* _EXERCISE_
Drop the pictures, then repeat every record exactly as it stands.

[Data extracted from a collection]
--- --- ---

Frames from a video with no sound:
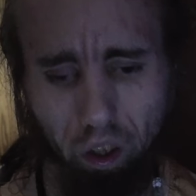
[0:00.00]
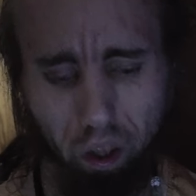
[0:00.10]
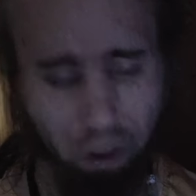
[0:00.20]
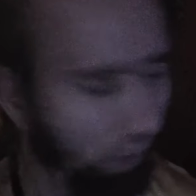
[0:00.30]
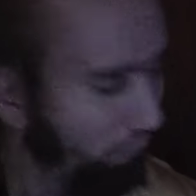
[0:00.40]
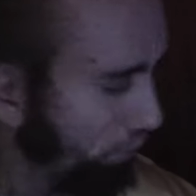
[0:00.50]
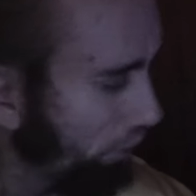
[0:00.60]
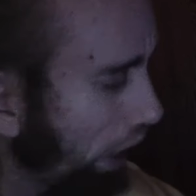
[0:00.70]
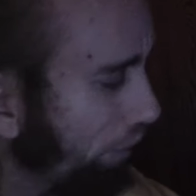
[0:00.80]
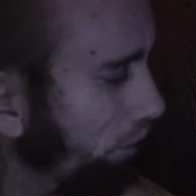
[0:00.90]
If you
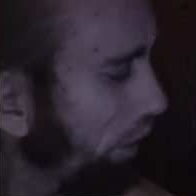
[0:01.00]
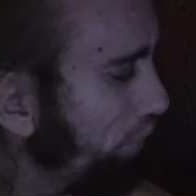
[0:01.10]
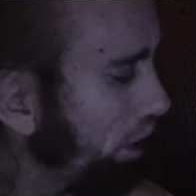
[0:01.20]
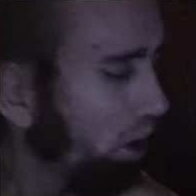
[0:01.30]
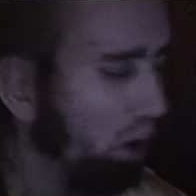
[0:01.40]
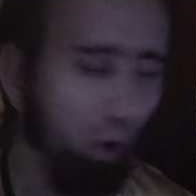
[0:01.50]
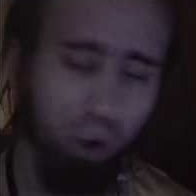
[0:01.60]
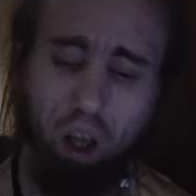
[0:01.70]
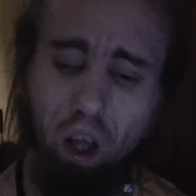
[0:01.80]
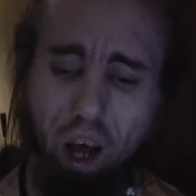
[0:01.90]
guys leave me
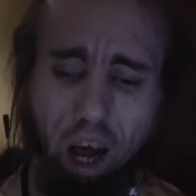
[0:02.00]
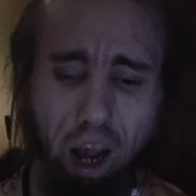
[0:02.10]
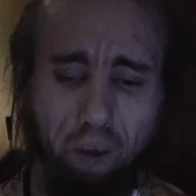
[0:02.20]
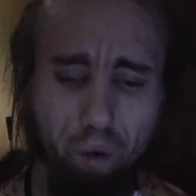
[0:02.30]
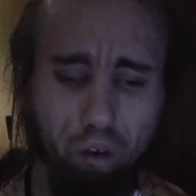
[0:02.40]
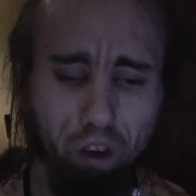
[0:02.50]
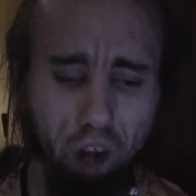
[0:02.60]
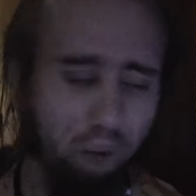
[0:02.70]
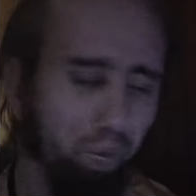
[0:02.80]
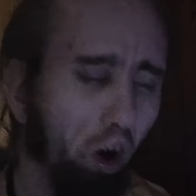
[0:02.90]
alone, I will
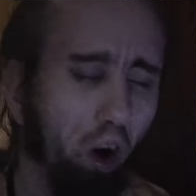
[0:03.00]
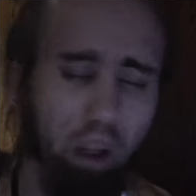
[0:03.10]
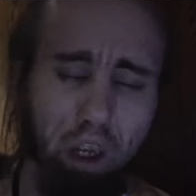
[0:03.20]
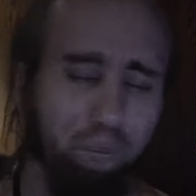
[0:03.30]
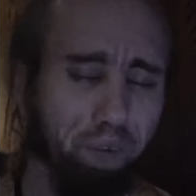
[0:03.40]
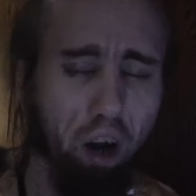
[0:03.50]
stop talking about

--- --- ---

* _EXERCISE ANSWER_
Frames from a video with no sound:
[0:00.00]
[0:00.10]
[0:00.20]
[0:00.30]
[0:00.40]
[0:00.50]
[0:00.60]
[0:00.70]
[0:00.80]
[0:00.90]
If you
[0:01.00]
[0:01.10]
[0:01.20]
[0:01.30]
[0:01.40]
[0:01.50]
[0:01.60]
[0:01.70]
[0:01.80]
[0:01.90]
guys leave me
[0:02.00]
[0:02.10]
[0:02.20]
[0:02.30]
[0:02.40]
[0:02.50]
[0:02.60]
[0:02.70]
[0:02.80]
[0:02.90]
alone, I will
[0:03.00]
[0:03.10]
[0:03.20]
[0:03.30]
[0:03.40]
[0:03.50]
stop talking about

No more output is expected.